Viele Infektionen bleiben bestehen, weil die virale Replikation die Funktion der zytotoxischen T-Lymphozyten (CTLs) beeinträchtigt, Immunzellen, die für die Beseitigung von Virusinfektionen äußerst wichtig sind. Infizierte Zellen werden erkannt, wenn CTLs virale Antigene auf der Zelloberfläche entdecken. Dieser Erkennungsprozess erfordert die Präsentation der viralen Peptide durch Proteine der Klasse I des Haupthistokompatibilitätskomplexes (MHC). Viele virale Proteine stören verschiedene Schritte des MHC-Klasse-I-Wegs, einschließlich der Synthese, der Verarbeitung und des Transports des Proteins. Sogar der Transport viraler Peptide an die Zelloberfläche – die von dem als Proteasom bekannten großen Proteinkomplex aus viralen Proteinen hergestellt werden – kann blockiert werden.
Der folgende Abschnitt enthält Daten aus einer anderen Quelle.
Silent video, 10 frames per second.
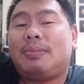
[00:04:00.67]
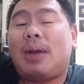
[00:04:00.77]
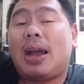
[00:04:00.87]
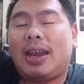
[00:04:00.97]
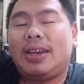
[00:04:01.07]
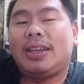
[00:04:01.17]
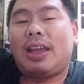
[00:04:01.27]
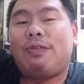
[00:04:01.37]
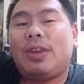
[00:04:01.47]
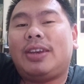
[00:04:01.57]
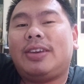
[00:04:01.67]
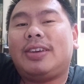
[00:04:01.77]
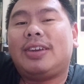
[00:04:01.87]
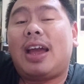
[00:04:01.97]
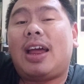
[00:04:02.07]
bahkan nih Kevin
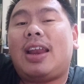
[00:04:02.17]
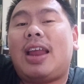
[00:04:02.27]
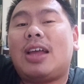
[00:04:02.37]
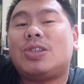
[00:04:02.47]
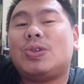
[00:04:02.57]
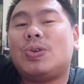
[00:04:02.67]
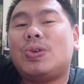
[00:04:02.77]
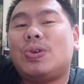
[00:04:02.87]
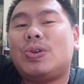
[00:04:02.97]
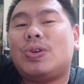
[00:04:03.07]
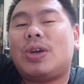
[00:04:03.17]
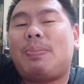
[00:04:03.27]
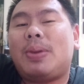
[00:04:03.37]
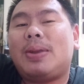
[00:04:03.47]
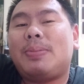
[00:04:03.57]
nggak langsung
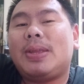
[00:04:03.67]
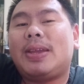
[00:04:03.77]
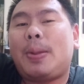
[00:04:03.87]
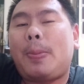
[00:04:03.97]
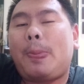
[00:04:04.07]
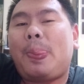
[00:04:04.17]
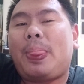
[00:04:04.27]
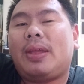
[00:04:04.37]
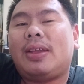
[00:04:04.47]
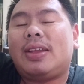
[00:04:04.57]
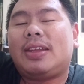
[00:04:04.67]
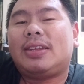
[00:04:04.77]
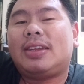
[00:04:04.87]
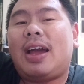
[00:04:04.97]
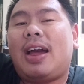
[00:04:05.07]
apa namanya
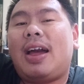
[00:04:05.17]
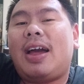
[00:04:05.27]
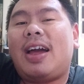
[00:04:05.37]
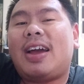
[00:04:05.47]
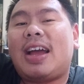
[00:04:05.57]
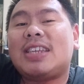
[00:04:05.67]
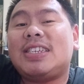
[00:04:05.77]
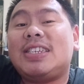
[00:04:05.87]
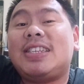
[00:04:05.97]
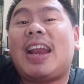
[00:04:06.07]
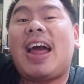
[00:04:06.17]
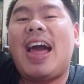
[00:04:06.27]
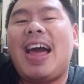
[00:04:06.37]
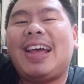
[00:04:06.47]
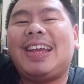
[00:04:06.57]
nggak kasih
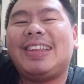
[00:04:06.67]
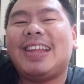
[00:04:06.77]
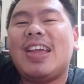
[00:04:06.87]
istirahat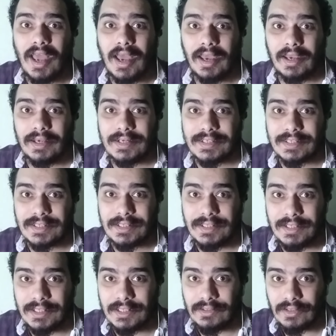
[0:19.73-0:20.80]
آخر
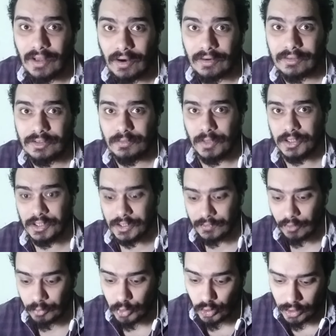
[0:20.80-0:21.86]
سنين أرض مصر
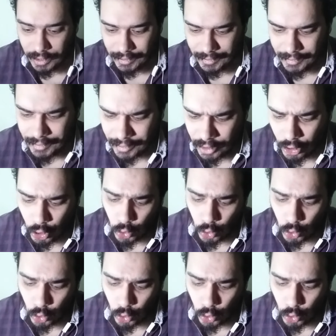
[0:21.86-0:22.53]
فبيقول لك إيه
Ein erstaunliches Beispiel für eine solche Immunmodulation findet sich in Zellen, die mit dem Cytomegalovirus (CMV) infiziert sind. Dieses Betaherpesvirus verursacht eine häufige Infektion in der Kindheit, die bei gesunden Menschen kaum Folgen hat. Die Infektion wird nie ausgemerzt, und das Virus infiziert hartnäckig Speichel- und Brustdrüsen sowie die Niere. Wenn latent infizierte Personen durch Medikamente oder eine HIV-Infektion immunsupprimiert sind, kommt es zu einer Virusvermehrung mit lebensbedrohlichen Folgen. CMV persistiert im Wirt, weil das virale Genom für mehrere Proteine kodiert, die die MHC-Klasse-I-Präsentation viraler Antigene beeinträchtigen. Ein virales Protein blockiert die Translokation von Peptiden in das Lumen des endoplasmatischen Retikulums, während zwei andere virale Proteine den Abbau von MHC-Klasse-I-Proteinen bewirken, bevor sie die Zelloberfläche erreichen.

Es gibt noch viele weitere Beispiele dafür, wie Virusinfektionen die Immunantwort modulieren und zu einer persistierenden Infektion führen. Es überrascht nicht, dass viele der Verarbeitungs- oder Regulierungsschritte, die Ziel der viralen Modulation sind, nicht einmal bekannt waren, bis entdeckt wurde, dass sie durch eine Virusinfektion blockiert werden.